Your output must consist of the records printed verbatim, with the pictures excluded.
** Supplied data follows **
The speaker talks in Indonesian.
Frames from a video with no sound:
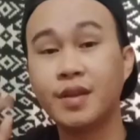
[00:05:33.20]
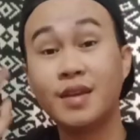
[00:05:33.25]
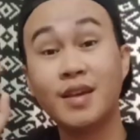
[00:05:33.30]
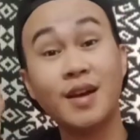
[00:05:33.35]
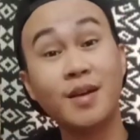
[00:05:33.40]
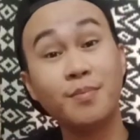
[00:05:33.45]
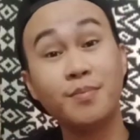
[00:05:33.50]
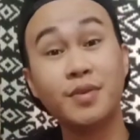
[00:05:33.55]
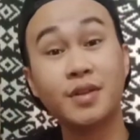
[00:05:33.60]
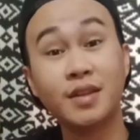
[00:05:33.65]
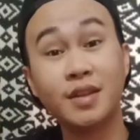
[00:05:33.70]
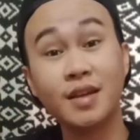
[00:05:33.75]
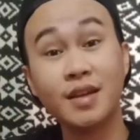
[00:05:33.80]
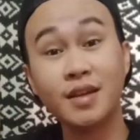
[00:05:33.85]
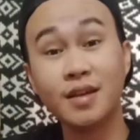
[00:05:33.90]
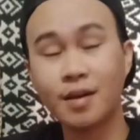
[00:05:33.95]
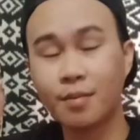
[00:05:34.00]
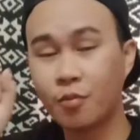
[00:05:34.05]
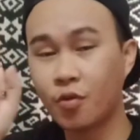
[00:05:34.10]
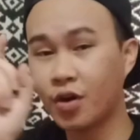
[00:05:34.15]
yang
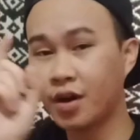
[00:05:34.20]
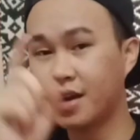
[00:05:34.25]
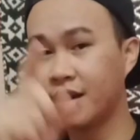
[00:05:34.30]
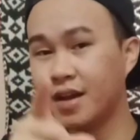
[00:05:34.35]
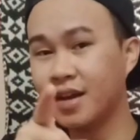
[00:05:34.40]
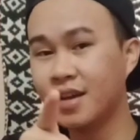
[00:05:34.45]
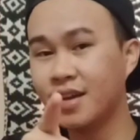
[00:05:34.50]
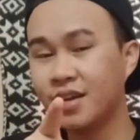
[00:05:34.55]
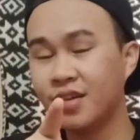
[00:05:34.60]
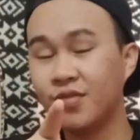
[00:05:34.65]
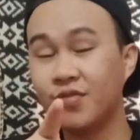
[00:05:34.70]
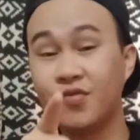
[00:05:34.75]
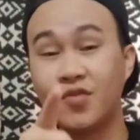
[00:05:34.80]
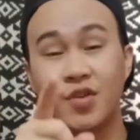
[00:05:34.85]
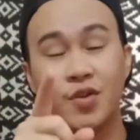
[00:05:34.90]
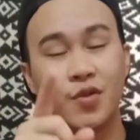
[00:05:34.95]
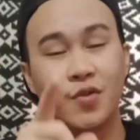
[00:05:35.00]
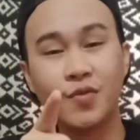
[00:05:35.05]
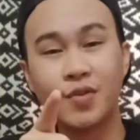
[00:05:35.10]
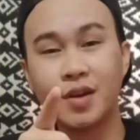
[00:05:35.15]
penting kamu ada,
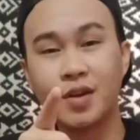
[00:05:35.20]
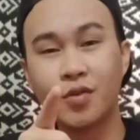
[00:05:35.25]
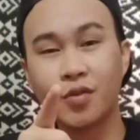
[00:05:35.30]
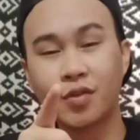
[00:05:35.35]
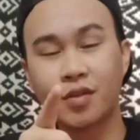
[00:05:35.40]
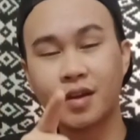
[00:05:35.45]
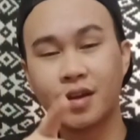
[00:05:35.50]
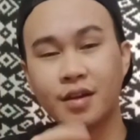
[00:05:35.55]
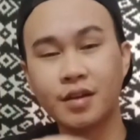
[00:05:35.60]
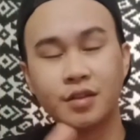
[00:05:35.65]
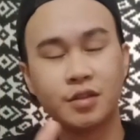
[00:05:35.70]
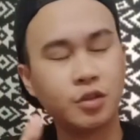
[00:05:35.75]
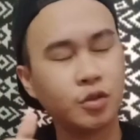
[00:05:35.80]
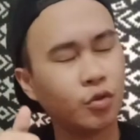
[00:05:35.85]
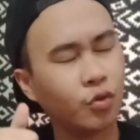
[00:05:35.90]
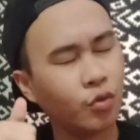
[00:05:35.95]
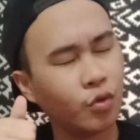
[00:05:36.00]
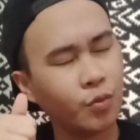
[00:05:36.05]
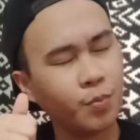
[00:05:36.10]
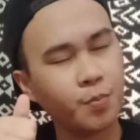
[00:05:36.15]
view video saya
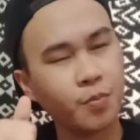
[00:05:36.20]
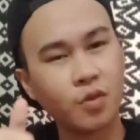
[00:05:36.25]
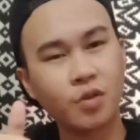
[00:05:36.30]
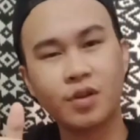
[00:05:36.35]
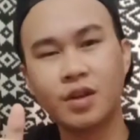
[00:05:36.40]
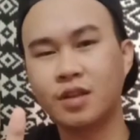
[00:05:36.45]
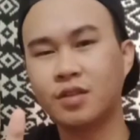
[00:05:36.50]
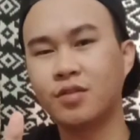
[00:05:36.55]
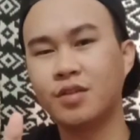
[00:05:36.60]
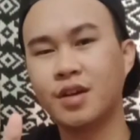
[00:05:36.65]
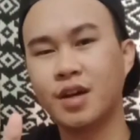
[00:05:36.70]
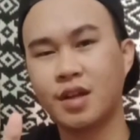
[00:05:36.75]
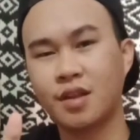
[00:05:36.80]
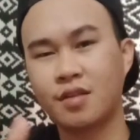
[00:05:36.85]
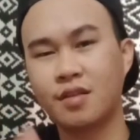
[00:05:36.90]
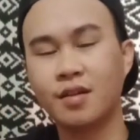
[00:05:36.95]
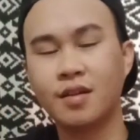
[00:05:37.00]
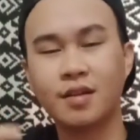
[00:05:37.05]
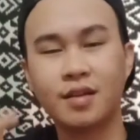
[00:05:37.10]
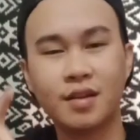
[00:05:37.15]
cukup sudah tuh guys.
** End of Supplied data **
#### Response to the exercise:
The speaker talks in Indonesian.
Frames from a video with no sound:
[00:05:33.20]
[00:05:33.25]
[00:05:33.30]
[00:05:33.35]
[00:05:33.40]
[00:05:33.45]
[00:05:33.50]
[00:05:33.55]
[00:05:33.60]
[00:05:33.65]
[00:05:33.70]
[00:05:33.75]
[00:05:33.80]
[00:05:33.85]
[00:05:33.90]
[00:05:33.95]
[00:05:34.00]
[00:05:34.05]
[00:05:34.10]
[00:05:34.15]
yang
[00:05:34.20]
[00:05:34.25]
[00:05:34.30]
[00:05:34.35]
[00:05:34.40]
[00:05:34.45]
[00:05:34.50]
[00:05:34.55]
[00:05:34.60]
[00:05:34.65]
[00:05:34.70]
[00:05:34.75]
[00:05:34.80]
[00:05:34.85]
[00:05:34.90]
[00:05:34.95]
[00:05:35.00]
[00:05:35.05]
[00:05:35.10]
[00:05:35.15]
penting kamu ada,
[00:05:35.20]
[00:05:35.25]
[00:05:35.30]
[00:05:35.35]
[00:05:35.40]
[00:05:35.45]
[00:05:35.50]
[00:05:35.55]
[00:05:35.60]
[00:05:35.65]
[00:05:35.70]
[00:05:35.75]
[00:05:35.80]
[00:05:35.85]
[00:05:35.90]
[00:05:35.95]
[00:05:36.00]
[00:05:36.05]
[00:05:36.10]
[00:05:36.15]
view video saya
[00:05:36.20]
[00:05:36.25]
[00:05:36.30]
[00:05:36.35]
[00:05:36.40]
[00:05:36.45]
[00:05:36.50]
[00:05:36.55]
[00:05:36.60]
[00:05:36.65]
[00:05:36.70]
[00:05:36.75]
[00:05:36.80]
[00:05:36.85]
[00:05:36.90]
[00:05:36.95]
[00:05:37.00]
[00:05:37.05]
[00:05:37.10]
[00:05:37.15]
cukup sudah tuh guys.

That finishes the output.